Mais je sais bien que, 3-4 jours avant ton examen, quand tu te prends un p’tit 20 mg de Concerta ou d‘Adderall XR piqué à ton ami, ton but n’est pas d'entretenir un sentiment de malaise auprès de tes compatriotes TDAhiens et dyslexiques.
Ainsi, voici mes conjectures (clairement pas très nuancées) sur tes motivations à pimper de temps en temps ta neurotransmission noradrénergique. Tu me diras ce que tu en penses / « en as-tu vraiment besoin »?
A. Manquerais-tu de confiance en toi?
B. L'organisation, ça ne va pas?
C. C'est la faute au système d'éducation.
D. Aucune de ces réponses!
A. Je ne suis pas psychiatre (donc je dis peut-être de la foutaise), mais si tu penses que les amphets fonctionnent vraiment pour toi, ce peut-il que tu manques de confiance en toi? Plusieurs études mettent en évidence que, si tu n’en as pas besoin, les psychostimulants n’amélioraient pas ta performance, mais plutôt la perception que tu as de celle-ci (par ex : https://doi.org/10.1016/j.addbeh.2016.07.016, https://www.ncbi.nlm.nih.gov/pmc/articles/PMC3489818/, abordé aussi dans le documentaire Take Your Pills).
B. Si tu manques d'organisation dans ton étude, parles-en à Gabrielle Landry, tu vas te sentir mieux après promis.
C. Si c'est la faute du système d'éducation? Tu te doutes peut-être que c'est malheureusement souvent faux qu'on tente d'adapter le milieu avant de débuter la médication chez les enfants avec des troubles d'apprentissage. Popping pills every day, c'est souvent plus facile que de changer ses habitudes de vie. Peut-être que beaucoup, avec ou sans diagnostic d'enfant-un-peu-prématuré-pas-capable-d'écouter, pourraient profiter d'une plus grande diversité de moyens d'apprentissage et d'éducation à la santé.

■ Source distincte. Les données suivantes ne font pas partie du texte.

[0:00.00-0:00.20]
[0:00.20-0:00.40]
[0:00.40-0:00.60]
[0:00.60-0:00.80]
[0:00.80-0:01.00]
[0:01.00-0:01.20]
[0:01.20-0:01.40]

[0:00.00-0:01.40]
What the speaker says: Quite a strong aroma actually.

Qui sait.
Sinon, il se peut que ça n’aille pas en ce moment. Ça arrive. Dans ce cas, je t'invite à ne pas garder ça pour toi. Il y a toujours le REEM, les pairs aidants, l’AÉÉMUM (ou Gab Landry). Étudier devrait être passionnant, pas angoissant.

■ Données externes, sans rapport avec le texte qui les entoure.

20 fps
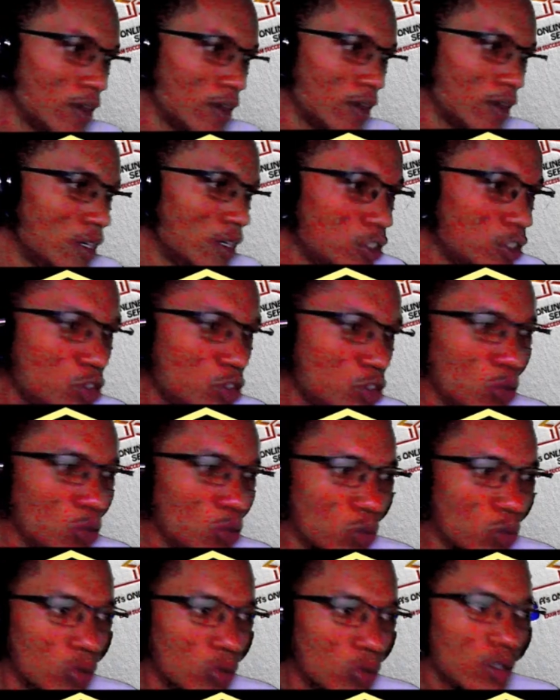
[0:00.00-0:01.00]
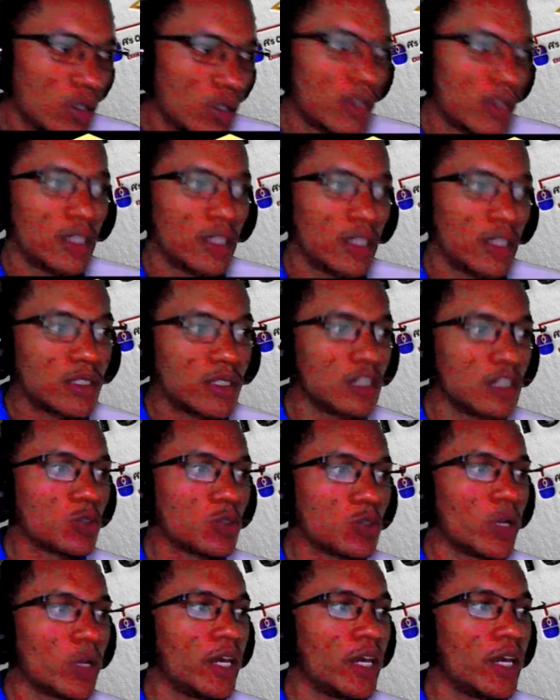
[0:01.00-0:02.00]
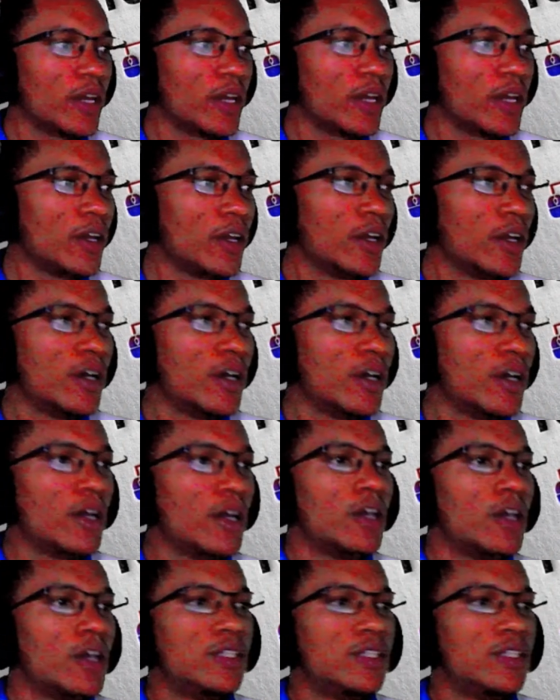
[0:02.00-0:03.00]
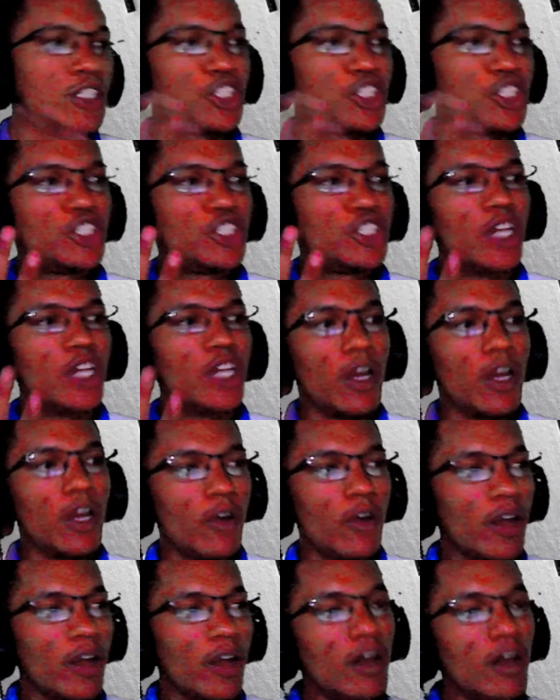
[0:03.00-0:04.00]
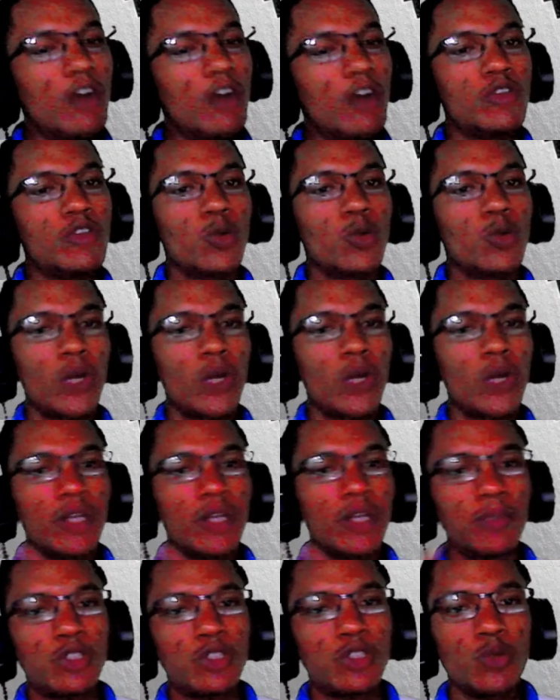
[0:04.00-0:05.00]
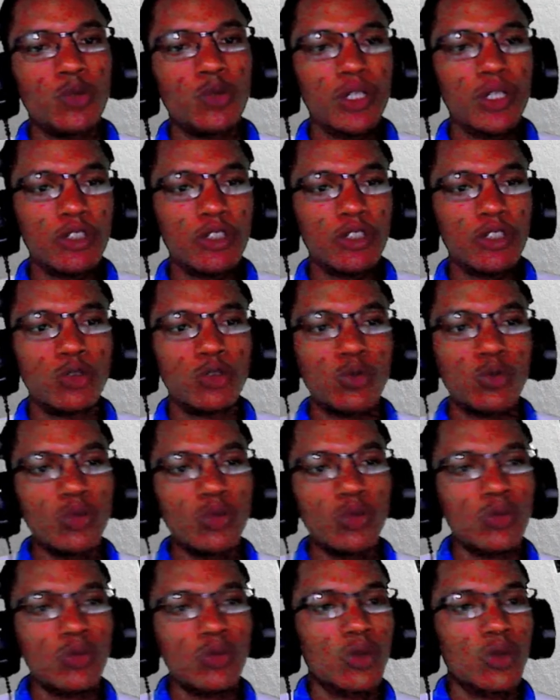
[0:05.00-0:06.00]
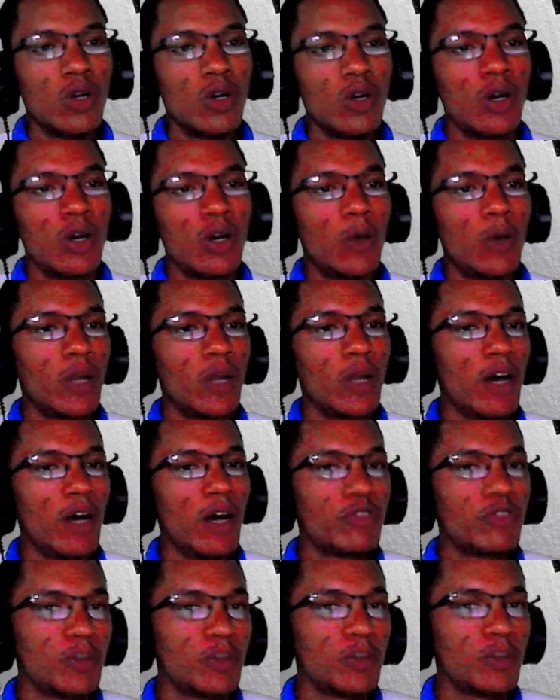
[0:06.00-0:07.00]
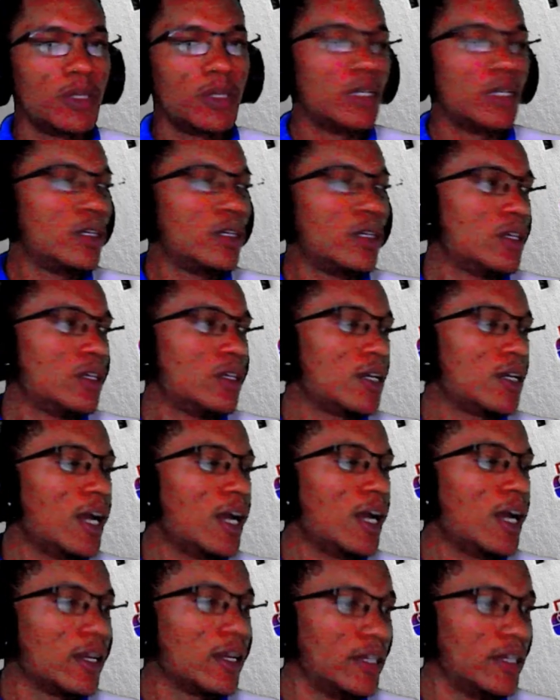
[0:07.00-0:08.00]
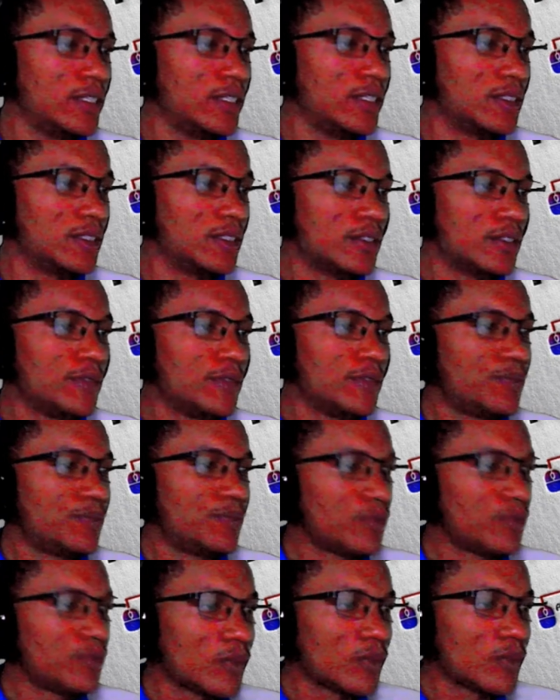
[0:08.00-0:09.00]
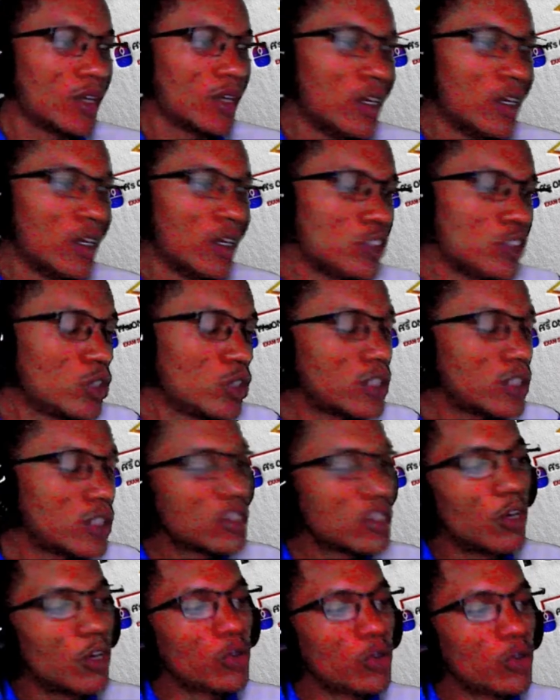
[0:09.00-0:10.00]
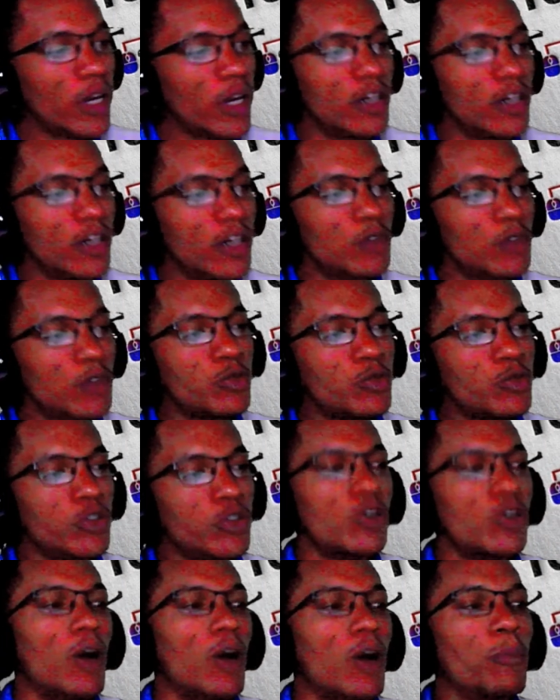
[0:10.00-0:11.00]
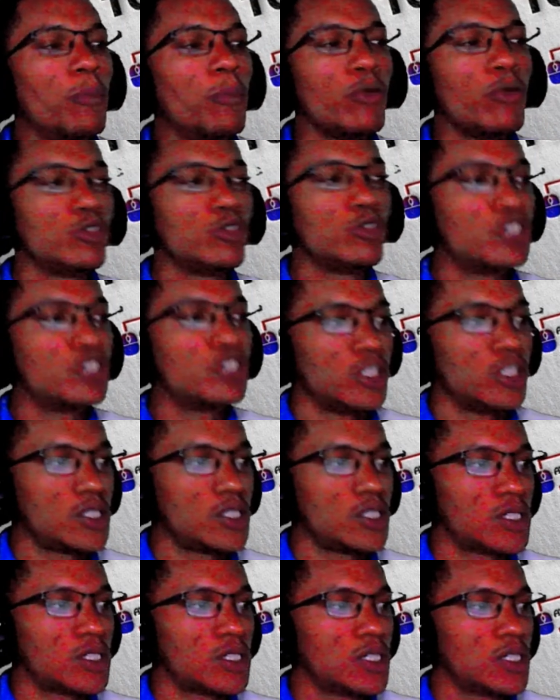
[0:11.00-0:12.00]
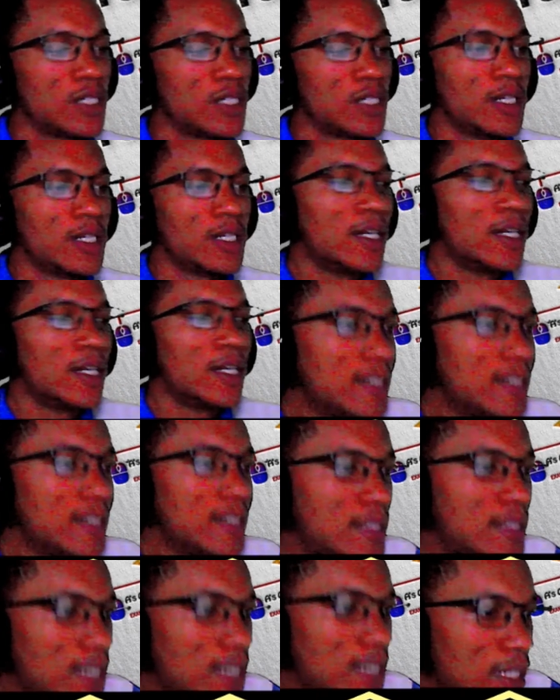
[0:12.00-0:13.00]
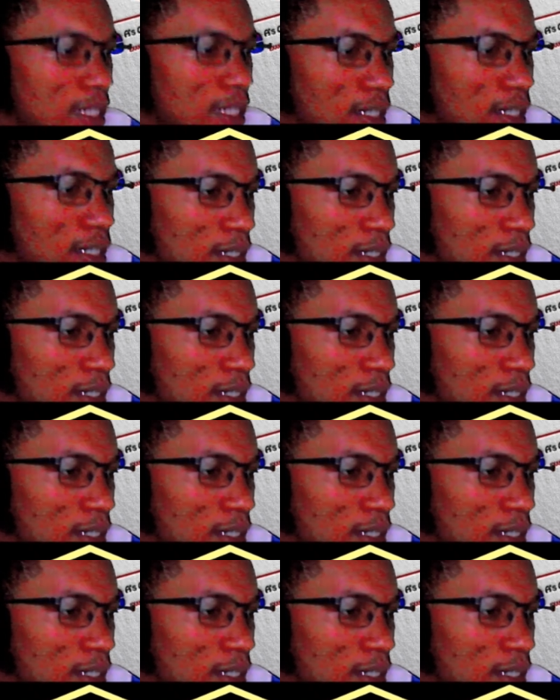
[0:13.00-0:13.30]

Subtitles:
So this is where the sharing of the weight between the two would have to be calculated. So this is how you kind of approach this. C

Somme toute, étant donné la pléthore de raisons pour consommer, je ne pense pas que faire passer des tests détectant la prise de psychostimulants chez les étudiants en Médecine soit une façon appropriée d'approcher l'enjeu. Consomme si tu veux (la modération a bien meilleur goût bien sûr), tant que tu comprends un peu l'ironie pour tes amis du Z-Triso.

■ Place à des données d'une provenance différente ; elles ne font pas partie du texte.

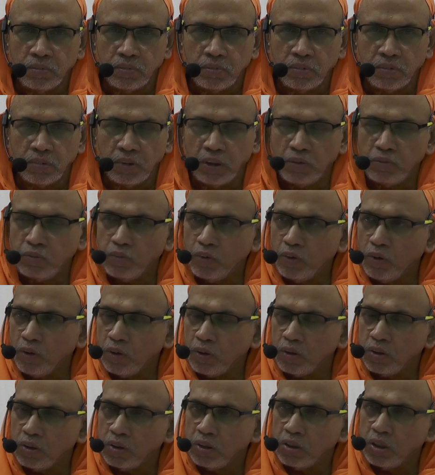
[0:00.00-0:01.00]

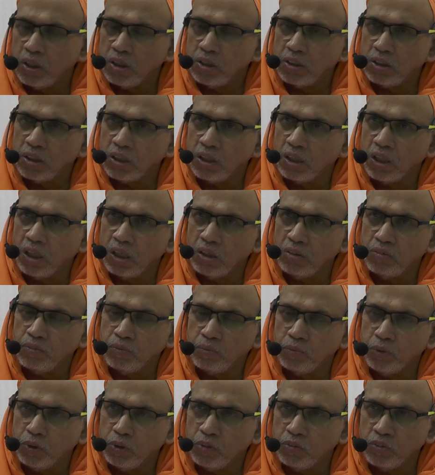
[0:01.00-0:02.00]
Therefore, there is a gulf
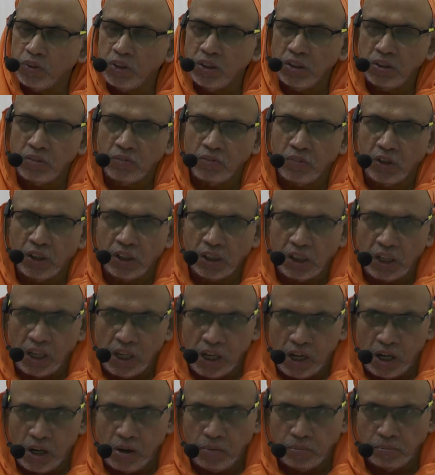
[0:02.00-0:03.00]
between what I
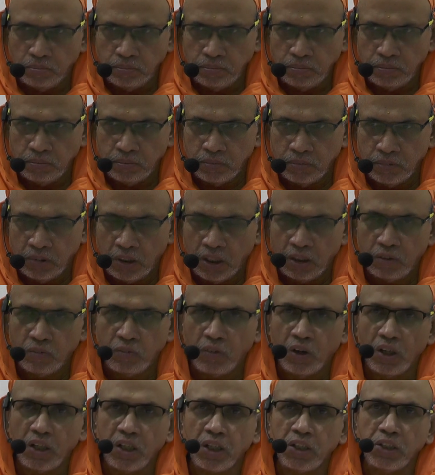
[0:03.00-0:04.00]
am and
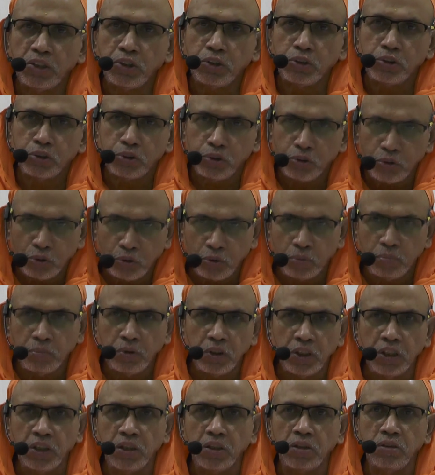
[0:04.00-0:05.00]
what I should
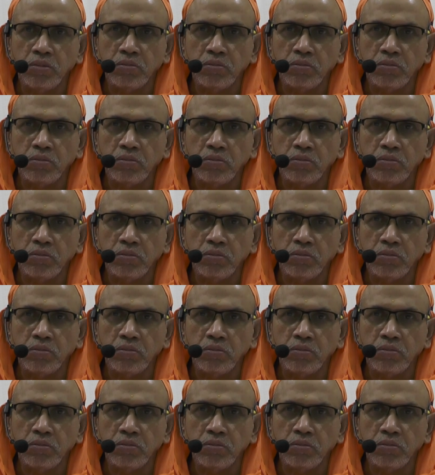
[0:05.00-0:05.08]
be.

C’est une chance d’étudier la médecine. On est chanceux, ne l’oublions pas. De manière générale, nous n’avons certainement pas besoin de pousser davantage cette chance au détriment d’autrui.
D’ici là, je te souhaite d'en profiter avant que la planète brûle sous le feu du capitalisme. (Évidemment, il faudra changer la fin de ce texte, c'est un peu impulsif comme humour sociopolitique.)